= About this exercise =
Upon reaching the line that contains "(228.77 s to 229.77 s)" in the records below, begin repeating every line exactly through the last one, skipping pictures.

:: Data shown ::

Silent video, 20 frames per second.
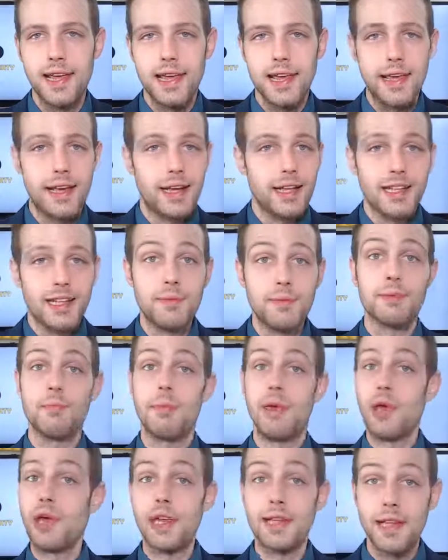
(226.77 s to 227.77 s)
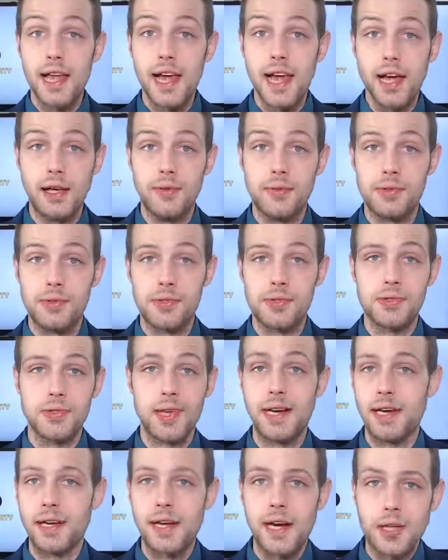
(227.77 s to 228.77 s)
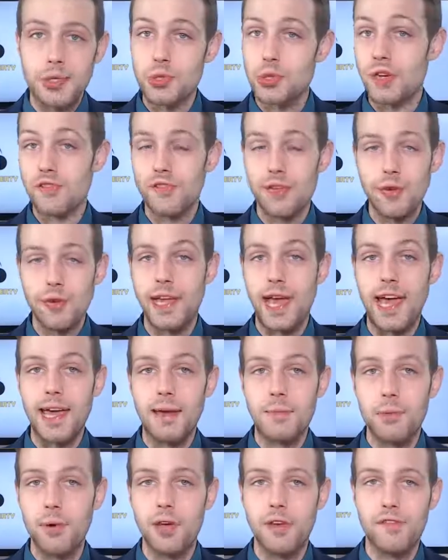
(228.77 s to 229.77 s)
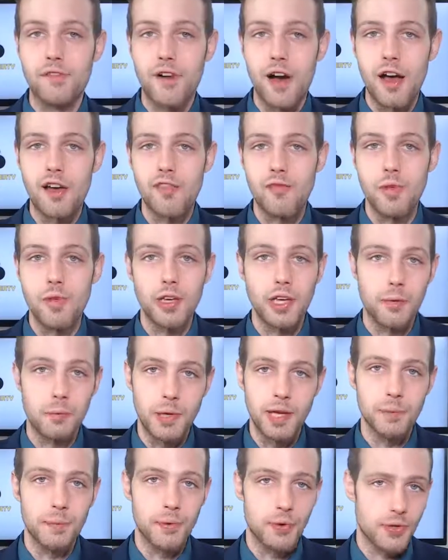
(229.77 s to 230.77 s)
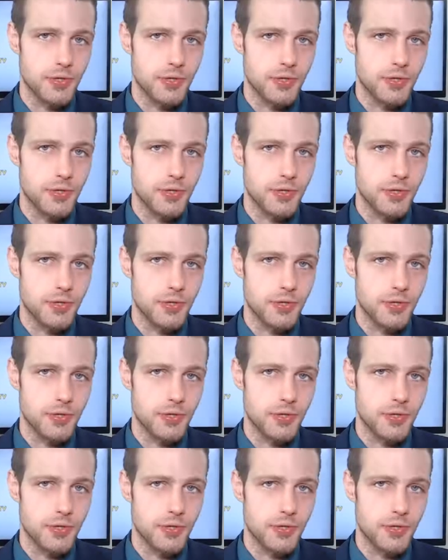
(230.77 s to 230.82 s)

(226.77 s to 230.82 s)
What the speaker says: It claimed 1 million lives in a country of only 8.5 million people.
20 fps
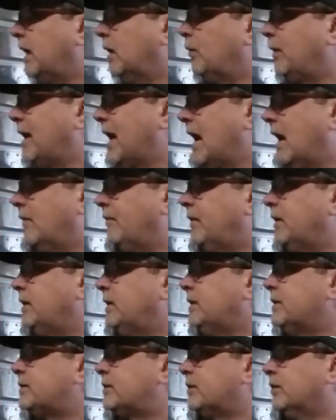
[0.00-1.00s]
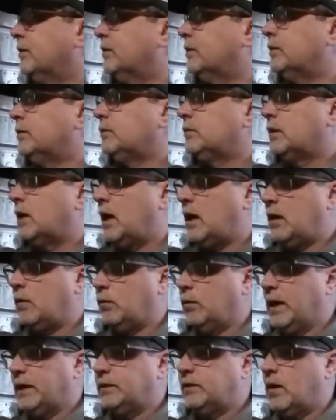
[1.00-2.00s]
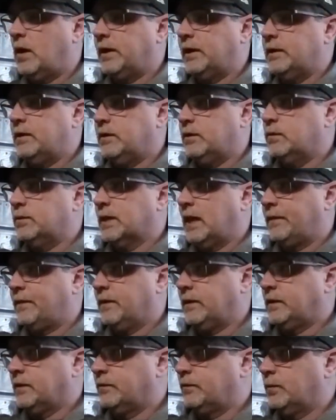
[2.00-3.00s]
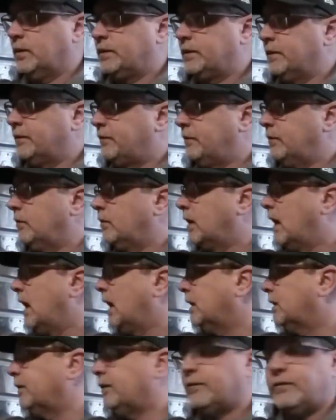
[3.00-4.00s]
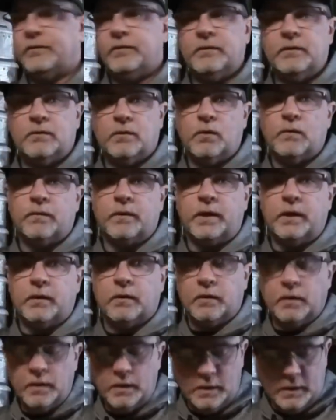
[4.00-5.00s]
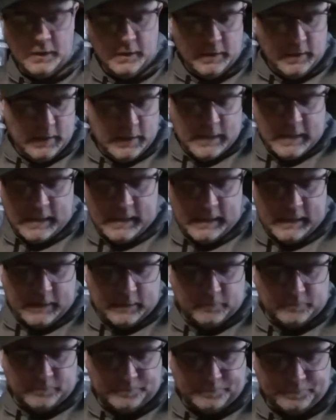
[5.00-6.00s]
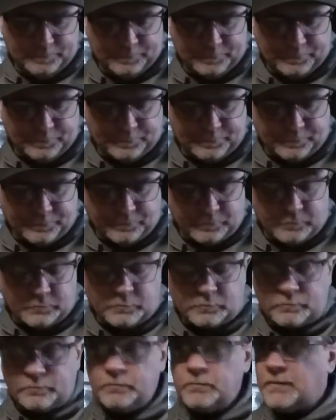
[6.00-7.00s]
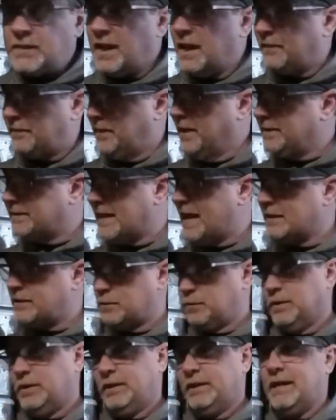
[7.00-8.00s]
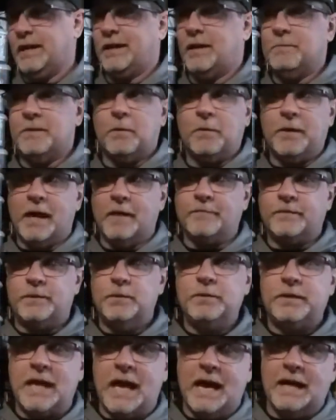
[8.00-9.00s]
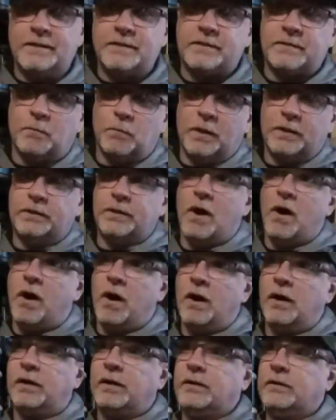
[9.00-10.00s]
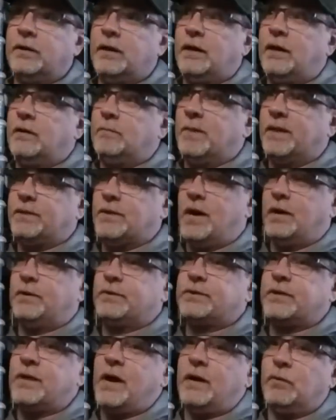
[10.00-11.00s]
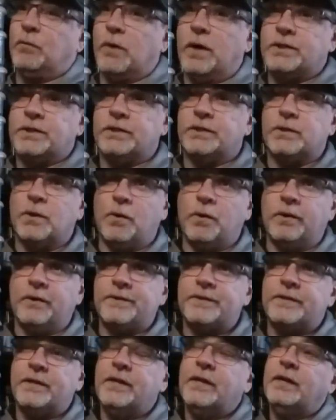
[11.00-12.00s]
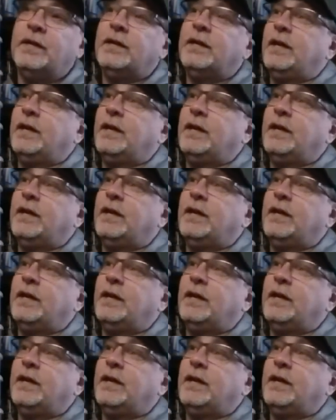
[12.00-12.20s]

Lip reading: and we have the eastern red dotted newt, I think is what this little guy is over here. I think that's really it. I mean, we have 2 cats and 1 dog. My daughter's got a Russian tortoise,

:::

= Response to the task =
(228.77 s to 229.77 s)
(229.77 s to 230.77 s)
(230.77 s to 230.82 s)

(226.77 s to 230.82 s)
What the speaker says: It claimed 1 million lives in a country of only 8.5 million people.
20 fps
[0.00-1.00s]
[1.00-2.00s]
[2.00-3.00s]
[3.00-4.00s]
[4.00-5.00s]
[5.00-6.00s]
[6.00-7.00s]
[7.00-8.00s]
[8.00-9.00s]
[9.00-10.00s]
[10.00-11.00s]
[11.00-12.00s]
[12.00-12.20s]

Lip reading: and we have the eastern red dotted newt, I think is what this little guy is over here. I think that's really it. I mean, we have 2 cats and 1 dog. My daughter's got a Russian tortoise,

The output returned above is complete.